Wat is de kerntemperatuur?

Kerntemperatuur is de temperatuur van een organisme waarmee het bedoeld is om te werken. Het verwijst naar de temperatuur van organen en delen van het lichaam die goed geïsoleerd zijn, in tegenstelling tot de huid en andere oppervlakken, die veel wild fluctueren. Het verschilt van soorten tot soort, maar is altijd de temperatuur waarbij alles het beste werkt.

zoogdieren reguleren hun kerntemperatuur met een systeem van thermoregulerende processen, bedoeld om alles in homeostase te houden. Wanneer het lichaam opwarmt vanwege externe druk, afkoelen interne mechanismen alles af om ervoor te zorgen dat het lichaam op zijn best werkt. Evenzo, wanneer de externe omgeving kouder wordt dan het organisme, verwarmt interne verwarmingen alles op.

Deze temperatuur wordt op een aantal verschillende manieren gemeten. De eenvoudigste traditionele meetmethode was met een thermometer onder de tong geplaatst en daar een beetje bewaard. Orale temperatuur is notoir onbetrouwbaar; HoweveR, en is onderworpen aan een willekeurig aantal interferenties. Rectale temperatuur wordt als veel betrouwbaarder beschouwd, zij het iets moeilijker te verkrijgen. Er zijn ook moderne thermometers die bedoeld zijn om in het oor te worden gebruikt, die infrarood lasers gebruiken om de temperatuur van het trommelvliesmembraan te bepalen. Hoewel oorthermometers erg handig zijn, hebben veel onderzoeken aangetoond dat ze snel wispelturig zijn, en ze worden niet aanbevolen als een methode om koorts te bepalen.

De gemiddelde normale menselijke kerntemperatuur is ongeveer 98,2 F (36,8 c), plus of min 1,3 graden Fahrenheit (0,7 c) wanneer oraal genomen, en ongeveer 1,0 F (0,5 c) hoger wanneer het terecht wordt genomen. De temperatuur van mensen fluctueren eigenlijk in de loop van een dag, worden hoger wanneer een persoon actiever is en halverwege de slaapcyclus naar het laagste punt daalt. Traditioneel werd de gemiddelde menselijke temperatuur gegeven als 98,6 F, wat een omzetting ission van een eerdere meting uit de 19e eeuw.

Kerntemperatuur wordt gevolgd door zenuwcellen in het hele lichaam. Wanneer ze een verandering in temperatuur van het ideaal detecteren, reageren de zenuwcellen in de hypothalamus van de hersenen door te versnellen of te vertragen in hun impulsopwekking.

Dit betekent dat wanneer het lichaam koud begint te worden en de kerntemperatuur lager begint te worden dan het ideaal, de zenuwcellen versnellen en het lichaam begint te rillen.

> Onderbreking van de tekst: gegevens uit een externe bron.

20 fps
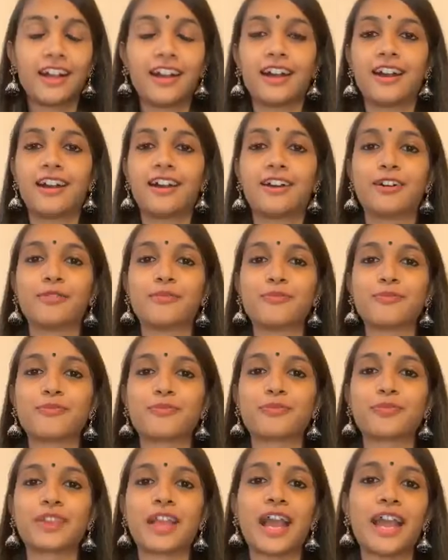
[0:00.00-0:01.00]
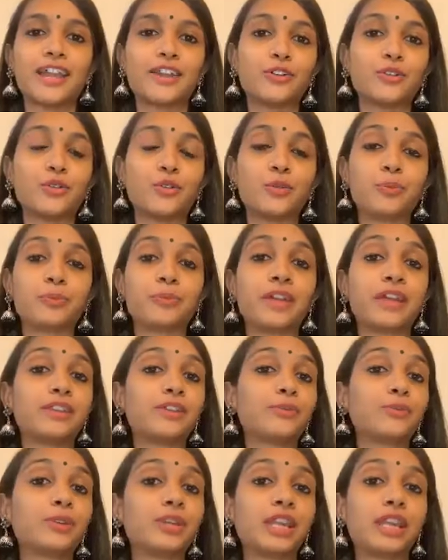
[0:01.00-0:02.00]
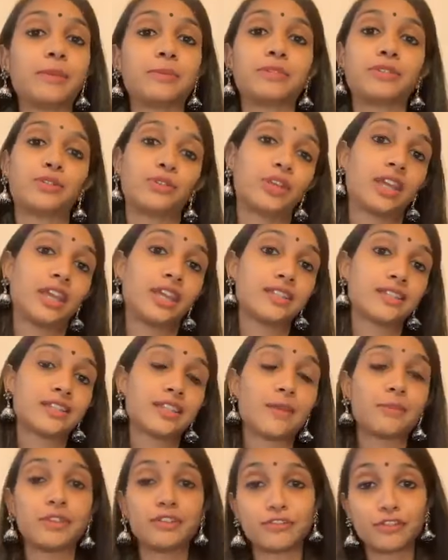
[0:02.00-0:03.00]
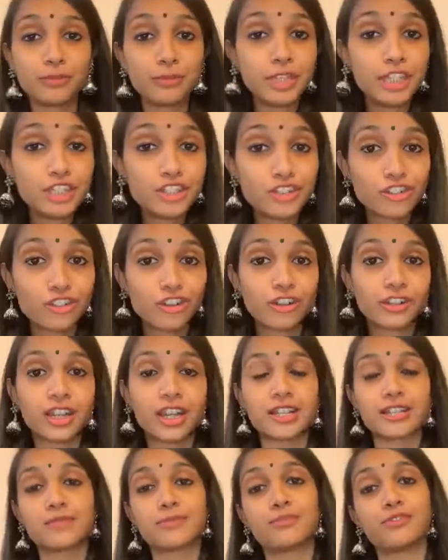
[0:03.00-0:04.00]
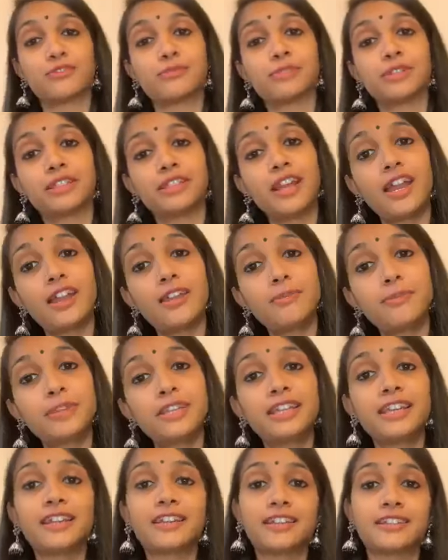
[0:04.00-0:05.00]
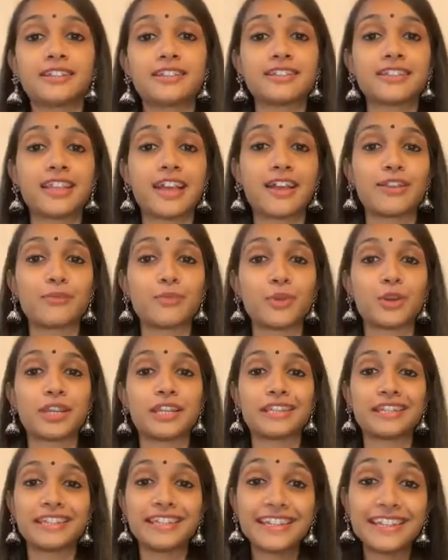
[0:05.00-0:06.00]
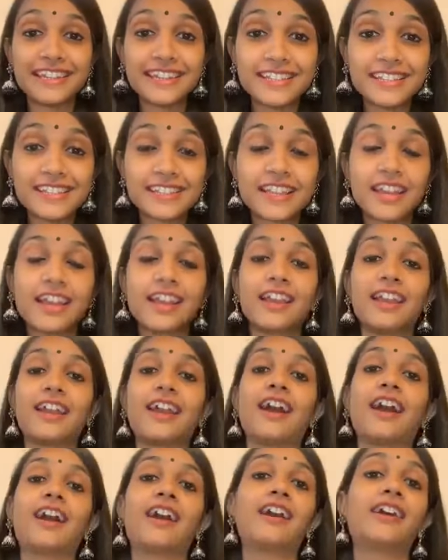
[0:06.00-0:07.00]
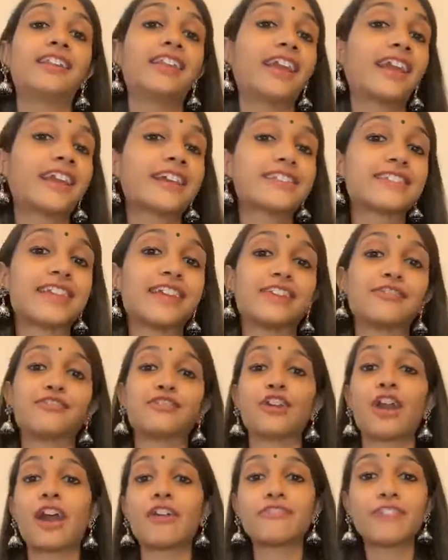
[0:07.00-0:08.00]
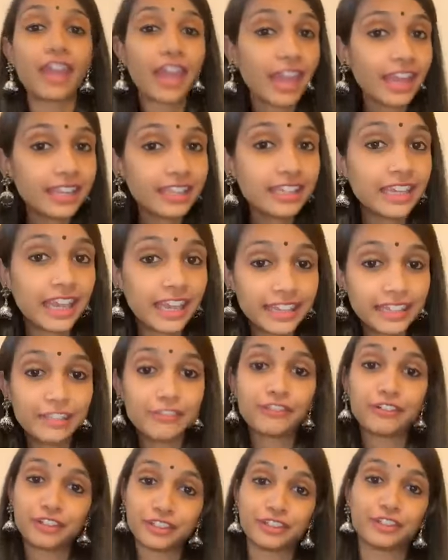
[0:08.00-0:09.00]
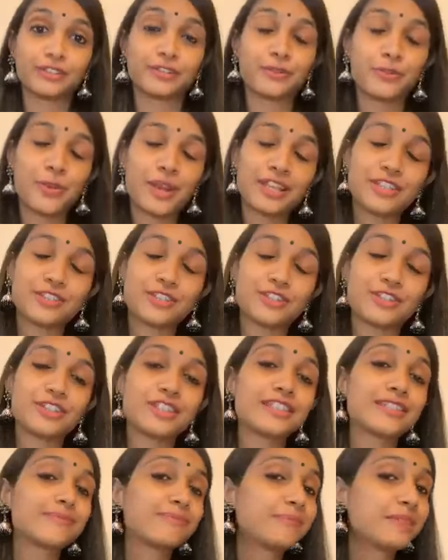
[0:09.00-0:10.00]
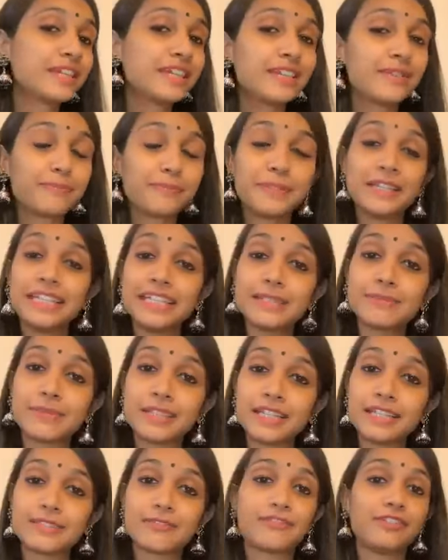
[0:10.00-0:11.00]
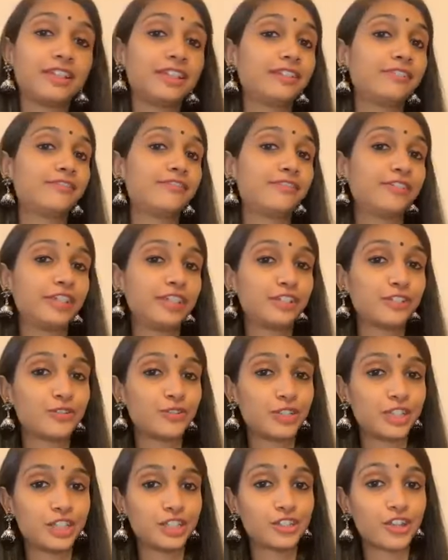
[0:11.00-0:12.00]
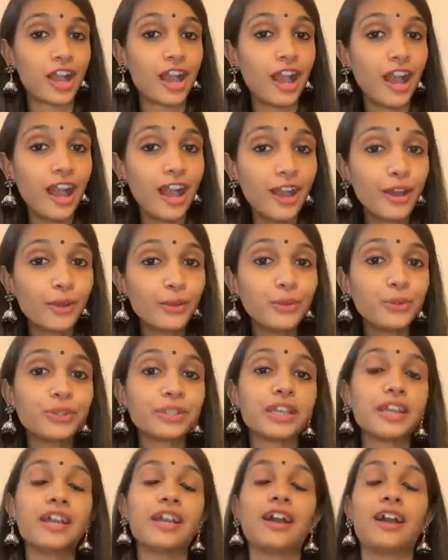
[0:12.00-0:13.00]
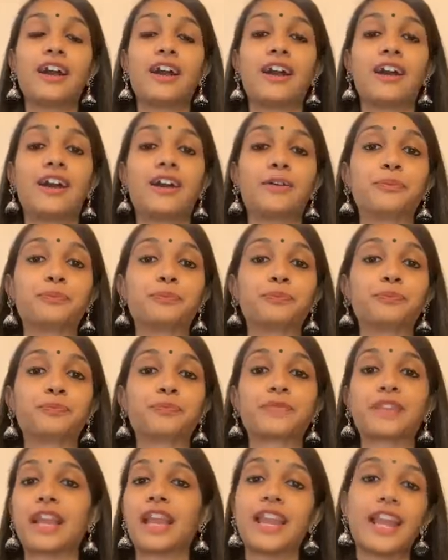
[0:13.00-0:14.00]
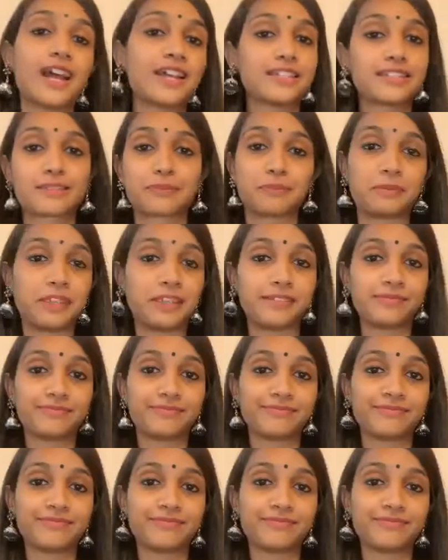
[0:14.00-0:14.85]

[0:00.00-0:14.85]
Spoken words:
I hope that you were able to gain some information on dance movement therapy and understand what it is. Like I said, if you have any further questions, please feel free to reach out and ask me.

Op zijn beurt rillen genereert warmte, wat het lichaam verwarmt. Bloedvaten worden ook gecontracteerd, zodat minder bloed van de kern op de huid komt en er minder warmteverlies is. Wanneer het lichaam detecteert dat het kouder wordt, laat het ook haren op de huid opstaan. Bij zoogdieren met veel haar, valt dit lucht op, die fungeert als een laag isolatie. Bij mensen, omdat we weinig haar over hebben, drukt het zich alleen uit als kippenvel en helpt het niet veel bij het opwarmen van het binnenlichaam.

koorts is brouht op wanneer het lichaam in wezen verandert wat het denkt dat de kerntemperatuur zou moeten zijn. Plots wil het dat het lichaam heter is dan het normaal zou zijn, meestal om te proberen een soort vijandige indringer te verdrijven. De normale reacties zijn nog steeds van toepassing: rillend, verminderde bloedstroom, enz., Maar nu drijft het de temperatuur ver voorbij waar het bedoeld is om te werken.